# Venting large kitchen range hood



## ChuckEA (Apr 8, 2005)

I am installing a 42" exhaust hood that needs to be vented through the back wall. The unit has 2 openings each measuring 3 1/4"H x 10"W aligned horizontally with a 2" separation. Unfortunately the openings do not line up with the framing members of the wall to allow the vents to pass directly through the wall. To solve this, I was going to cover the existing openings and cut new ones that are shifted approximately 6" so that they will line up with the stud bays. Before I proceeded I thought I should check with the experts. What do you guys think?
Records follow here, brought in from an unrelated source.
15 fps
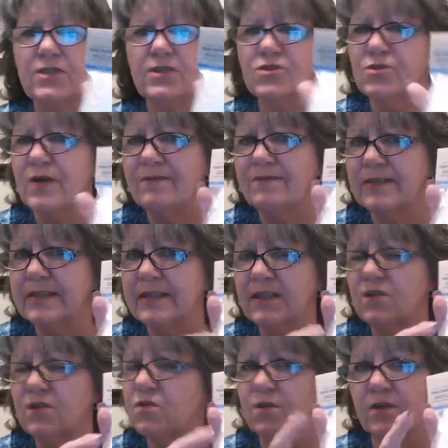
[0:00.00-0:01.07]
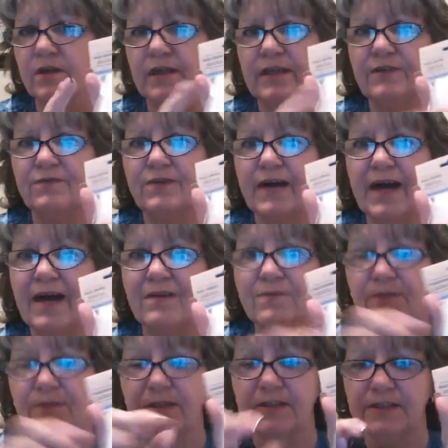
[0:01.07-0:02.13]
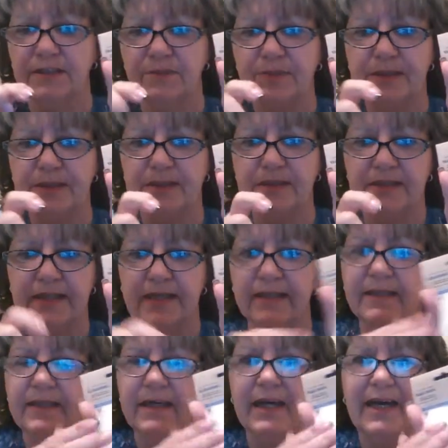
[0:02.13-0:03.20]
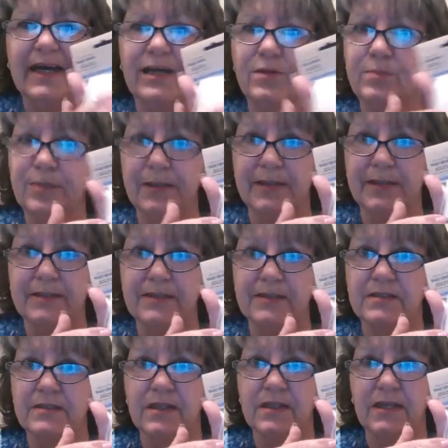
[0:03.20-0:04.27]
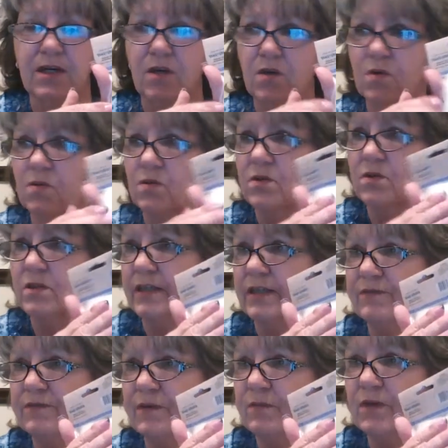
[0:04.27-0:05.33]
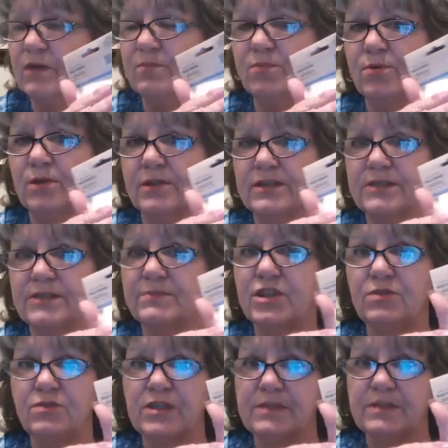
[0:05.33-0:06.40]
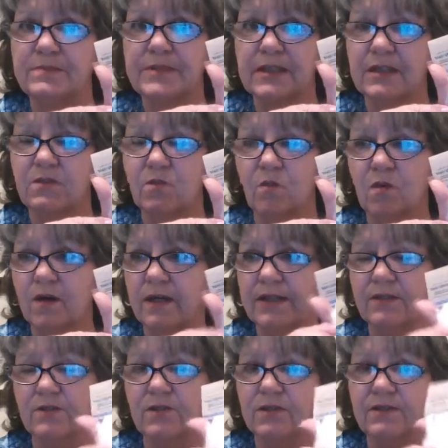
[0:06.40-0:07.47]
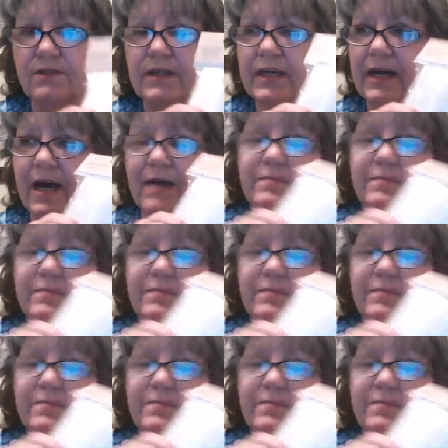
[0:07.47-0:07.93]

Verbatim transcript: traveling or if I have little pieces like hairpins or if I want to put some Q-tips in one, or, I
Is there a better approach to this?


----------



## locofoco (Dec 15, 2005)

Usually when you have 2 openings as you're discribing, one is for exhaust one is for make-up air. I assume this is a residential hood over a trophy stove. Are the openings on the back or the top? What do the instuctions say. How do you terminate the ducts outside? Are there instuctions with the hood?
We neen more info.


----------



## ChuckEA (Apr 8, 2005)

The hood is a Dacor model EHD4218. The openings are on the back wall of the unit and I am planning to terminate them with 3 1/4" x 10" wall vent caps. Since the hood is being mounted to an exterior wall, I will be able to make a straight shot through to the outside. I have the mfg's installation instuctions but they don't talk about relocating the exhaust openings. Attached is a rough drawing showing the original and proposed layout of the exhaust openings.


----------



## go dart (Dec 6, 2005)

1. header off the stud, then make your opening. this isn't easy but neither is reworking the exaust.
2. vent thru the top, elbow to an availiable area. open soffits? now you have a trim oppurtunity


----------



## locofoco (Dec 15, 2005)

I'm not familiar wih that model. Are the fan(s) directly attached to the back of the rear openings? Will the fan(s) move with the openings? Sounds like if you do this you will probably void the warranty. Not something I would want to do on a $1000.+ hood. It's too bad you have to cut two studs- one wouldn't be so bad.


----------



## ChuckEA (Apr 8, 2005)

Thanks for the input guys. The fans are mounted on the bottom and draw air up into an enclosed space (plenum) and can't be moved. The unit is designed so it can be vented through the top through a 10" round opening or through the back through 2- 3 1/4" x 10" rectangular openings. The instructions recommend using the top but I dont think I can vent through the top since the ceiling height is low and the space above is finished. As long as I kept the cross sectional area the same, I was hoping I could just relocate the back openings a bit which would eliminate the need to mess around with the wall framing. Attached is a drawing of the side view.


----------